What has not changed since our original report is the dramatic curtailment of the abilities and powers of local government. The devolution agenda remains in a state of constant flux, with the Local Industrial Strategies of 2017 scrapped and the future looking bleak for 2010’s Local Enterprise Partnerships, to make way for the latest new framework. As local government once again waits for a long-delayed white paper to detail its future, with rumours abound of reorganisation and various waves of strings-attached funding to be bid for, the chance of a long-term settlement under which councils could take a strategic view to the development of their place with accompanying powers of investment seems as remote as ever.

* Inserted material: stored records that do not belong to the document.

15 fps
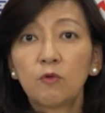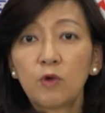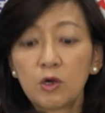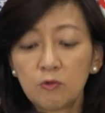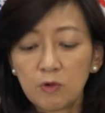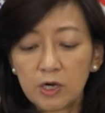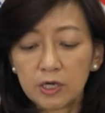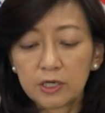
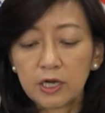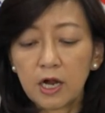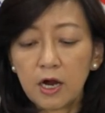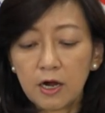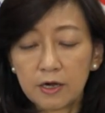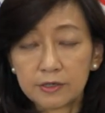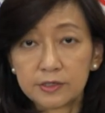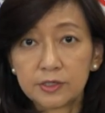will work
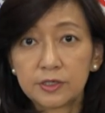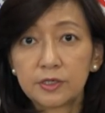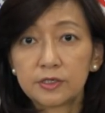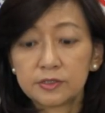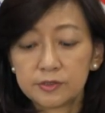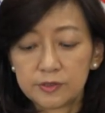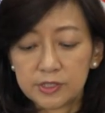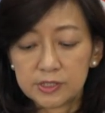hard
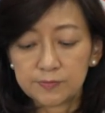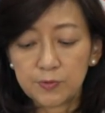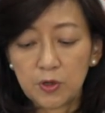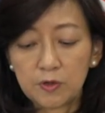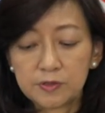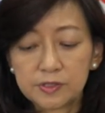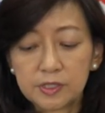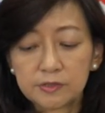to
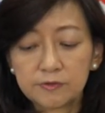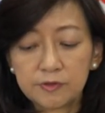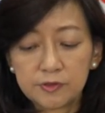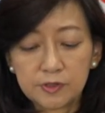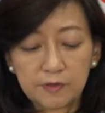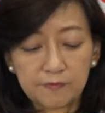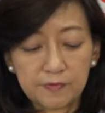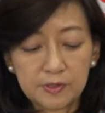expose the
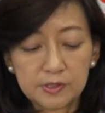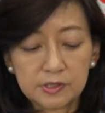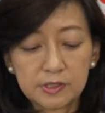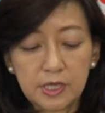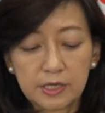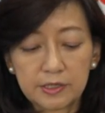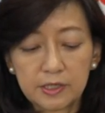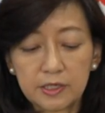truth of this
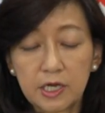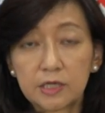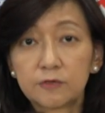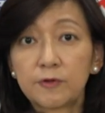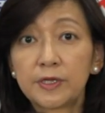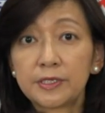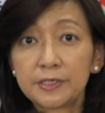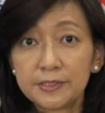
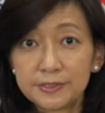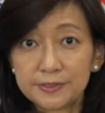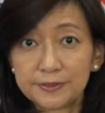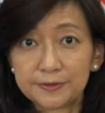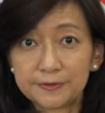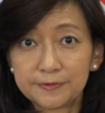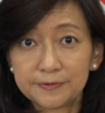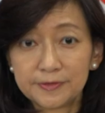Kakegakuen
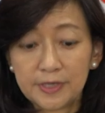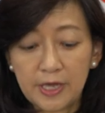issue,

With the long-term effects of Covid on both the economy and the nation’s health still far from certain, councils have been working on plans for recovery throughout the past couple of years, many of which hinge on better utilization of technology to drive policy on the high street and in the town centre. However the capacity for local government to act in a holistic way has been, if anything, further depreciated by the strain of the pandemic. One area where local government could potentially see capacity built and restrictions removed in the coming years is procurement – a major element of smart city programmes. As our 2021 report True Value emphasised, the government’s Procurement Green Paper begins to pave the way for a change in procurement culture, where using procurement as part of a long-term placemaking vision is far easier to do.

Challenges to Smart Cities in 2022
If the smart city agenda is to come together in the 2020s, we will need a more robust national grid, with a greater proportion of the energy it distributes generated renewably. In the current climate, this could be a difficult goal to square politically. Given the huge surge in energy prices – albeit caused by the price of wholesale gas – boosting renewable energy (the cause of the recently much-maligned ‘green levies’) may not be a particularly popular idea. The mix of actors involved – Ofgem, central government, local government alongside the commercial and private consumers of energy – make taking a holistic approach difficult at the best of times, let alone in the middle of a political maelstrom over energy.

Yet there are points to rally around. Major infrastructure investment for smart cities can drive Levelling Up in multiple ways. At the front end, it can generate long-term pipelines of training and employment, uplifting local economies. In the medium term, it can provide the kind of solutions to public service provision problems which have been glimpsed through smart city pilots in the UK and across the world. In the long-term, a more robust energy grid which is less reliant on the international gas market is, it surely must be clearer now than ever before, of great importance to our national resilience. A devolution framework which allows local authorities to invest in and steward the development of smart city programmes is essential to achieving this, and the lack of one remains the most significant obstacle to the widespread realisation of smart cities in the UK. All eyes on the Levelling Up White Paper…

Joe Fyans is head of Research at Localis.